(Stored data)
--- START ---

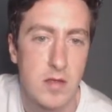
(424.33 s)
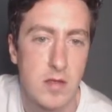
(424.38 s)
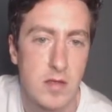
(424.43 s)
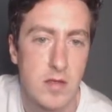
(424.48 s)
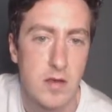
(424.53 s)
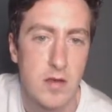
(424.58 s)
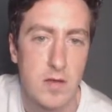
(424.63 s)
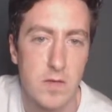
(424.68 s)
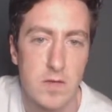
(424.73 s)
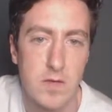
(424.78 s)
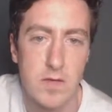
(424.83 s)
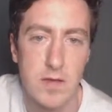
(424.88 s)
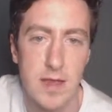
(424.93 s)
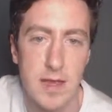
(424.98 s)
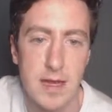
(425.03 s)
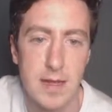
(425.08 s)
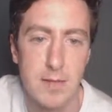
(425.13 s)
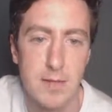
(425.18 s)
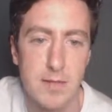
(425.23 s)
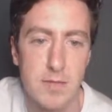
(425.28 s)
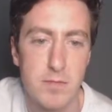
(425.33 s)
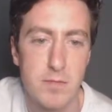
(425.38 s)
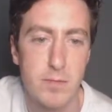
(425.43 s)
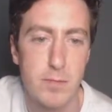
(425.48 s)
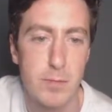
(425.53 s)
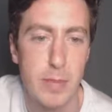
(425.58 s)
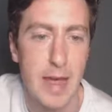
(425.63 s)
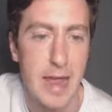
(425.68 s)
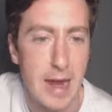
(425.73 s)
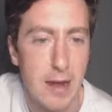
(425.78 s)
I don't see any
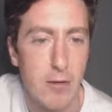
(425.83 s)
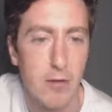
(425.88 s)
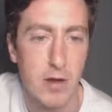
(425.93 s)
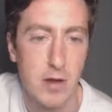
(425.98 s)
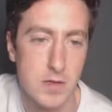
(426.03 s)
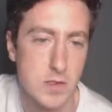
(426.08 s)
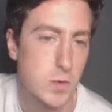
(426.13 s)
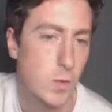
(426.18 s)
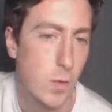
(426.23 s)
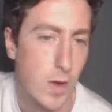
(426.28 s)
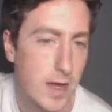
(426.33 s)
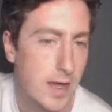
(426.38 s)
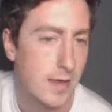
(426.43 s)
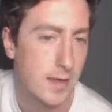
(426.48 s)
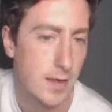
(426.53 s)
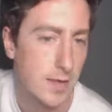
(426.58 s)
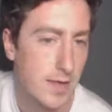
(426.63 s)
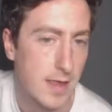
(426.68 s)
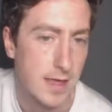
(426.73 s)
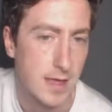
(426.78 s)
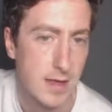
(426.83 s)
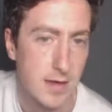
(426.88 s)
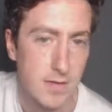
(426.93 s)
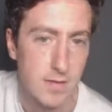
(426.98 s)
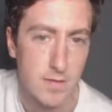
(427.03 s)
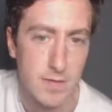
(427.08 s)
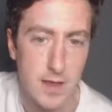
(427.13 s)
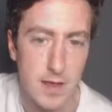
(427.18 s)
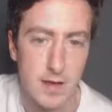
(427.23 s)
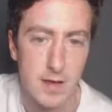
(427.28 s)
perilous way that they can
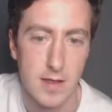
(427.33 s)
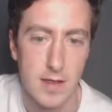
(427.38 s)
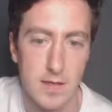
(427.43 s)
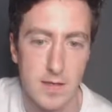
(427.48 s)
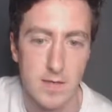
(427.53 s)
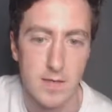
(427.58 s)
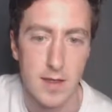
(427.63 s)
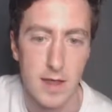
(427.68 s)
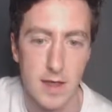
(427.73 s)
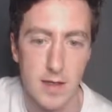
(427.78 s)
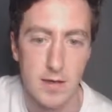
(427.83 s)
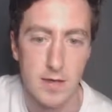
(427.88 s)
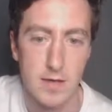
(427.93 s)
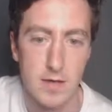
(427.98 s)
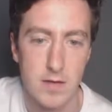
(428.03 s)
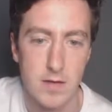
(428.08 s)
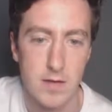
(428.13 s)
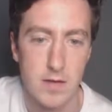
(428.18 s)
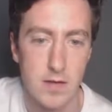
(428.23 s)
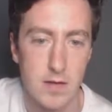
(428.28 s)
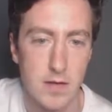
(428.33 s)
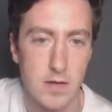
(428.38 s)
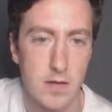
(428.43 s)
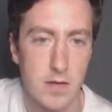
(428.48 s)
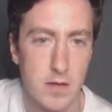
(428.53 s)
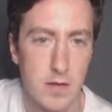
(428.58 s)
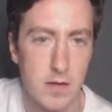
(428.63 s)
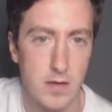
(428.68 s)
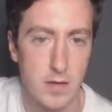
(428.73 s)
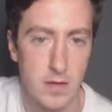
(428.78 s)
defend against that.
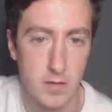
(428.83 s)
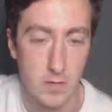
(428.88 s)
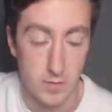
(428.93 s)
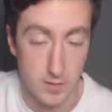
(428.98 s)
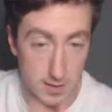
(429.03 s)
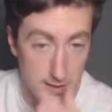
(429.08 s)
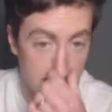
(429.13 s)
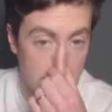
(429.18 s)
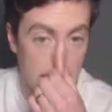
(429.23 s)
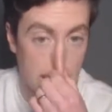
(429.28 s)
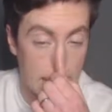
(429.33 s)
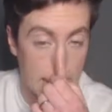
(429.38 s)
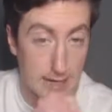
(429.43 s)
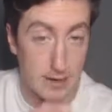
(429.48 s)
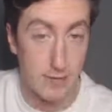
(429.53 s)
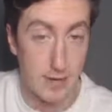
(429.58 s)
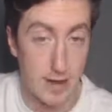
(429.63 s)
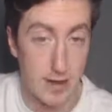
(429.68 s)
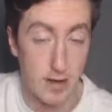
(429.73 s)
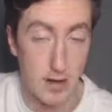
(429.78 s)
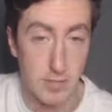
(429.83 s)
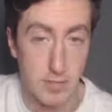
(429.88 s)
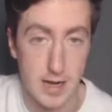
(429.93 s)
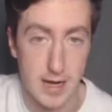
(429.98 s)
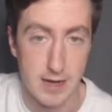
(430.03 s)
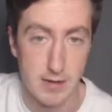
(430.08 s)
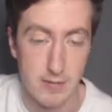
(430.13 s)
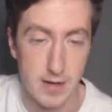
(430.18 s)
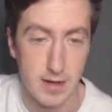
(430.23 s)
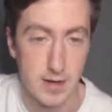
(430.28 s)
We're going to clear out our
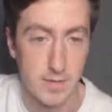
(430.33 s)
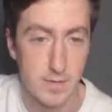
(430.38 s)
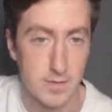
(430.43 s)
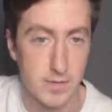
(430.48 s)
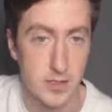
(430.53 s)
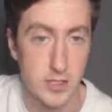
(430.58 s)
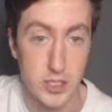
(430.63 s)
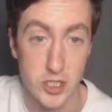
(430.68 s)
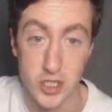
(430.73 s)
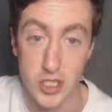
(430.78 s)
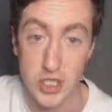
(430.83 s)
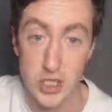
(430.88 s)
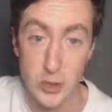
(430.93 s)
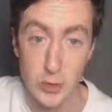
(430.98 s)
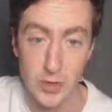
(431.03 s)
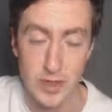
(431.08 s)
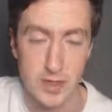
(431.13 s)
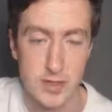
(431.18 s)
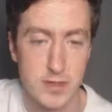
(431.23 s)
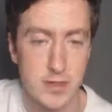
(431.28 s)
back rank for sure.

--- END ---

Print all the entries exactly as they appear, without the pictures.

Written solution:
(424.33 s)
(424.38 s)
(424.43 s)
(424.48 s)
(424.53 s)
(424.58 s)
(424.63 s)
(424.68 s)
(424.73 s)
(424.78 s)
(424.83 s)
(424.88 s)
(424.93 s)
(424.98 s)
(425.03 s)
(425.08 s)
(425.13 s)
(425.18 s)
(425.23 s)
(425.28 s)
(425.33 s)
(425.38 s)
(425.43 s)
(425.48 s)
(425.53 s)
(425.58 s)
(425.63 s)
(425.68 s)
(425.73 s)
(425.78 s)
I don't see any
(425.83 s)
(425.88 s)
(425.93 s)
(425.98 s)
(426.03 s)
(426.08 s)
(426.13 s)
(426.18 s)
(426.23 s)
(426.28 s)
(426.33 s)
(426.38 s)
(426.43 s)
(426.48 s)
(426.53 s)
(426.58 s)
(426.63 s)
(426.68 s)
(426.73 s)
(426.78 s)
(426.83 s)
(426.88 s)
(426.93 s)
(426.98 s)
(427.03 s)
(427.08 s)
(427.13 s)
(427.18 s)
(427.23 s)
(427.28 s)
perilous way that they can
(427.33 s)
(427.38 s)
(427.43 s)
(427.48 s)
(427.53 s)
(427.58 s)
(427.63 s)
(427.68 s)
(427.73 s)
(427.78 s)
(427.83 s)
(427.88 s)
(427.93 s)
(427.98 s)
(428.03 s)
(428.08 s)
(428.13 s)
(428.18 s)
(428.23 s)
(428.28 s)
(428.33 s)
(428.38 s)
(428.43 s)
(428.48 s)
(428.53 s)
(428.58 s)
(428.63 s)
(428.68 s)
(428.73 s)
(428.78 s)
defend against that.
(428.83 s)
(428.88 s)
(428.93 s)
(428.98 s)
(429.03 s)
(429.08 s)
(429.13 s)
(429.18 s)
(429.23 s)
(429.28 s)
(429.33 s)
(429.38 s)
(429.43 s)
(429.48 s)
(429.53 s)
(429.58 s)
(429.63 s)
(429.68 s)
(429.73 s)
(429.78 s)
(429.83 s)
(429.88 s)
(429.93 s)
(429.98 s)
(430.03 s)
(430.08 s)
(430.13 s)
(430.18 s)
(430.23 s)
(430.28 s)
We're going to clear out our
(430.33 s)
(430.38 s)
(430.43 s)
(430.48 s)
(430.53 s)
(430.58 s)
(430.63 s)
(430.68 s)
(430.73 s)
(430.78 s)
(430.83 s)
(430.88 s)
(430.93 s)
(430.98 s)
(431.03 s)
(431.08 s)
(431.13 s)
(431.18 s)
(431.23 s)
(431.28 s)
back rank for sure.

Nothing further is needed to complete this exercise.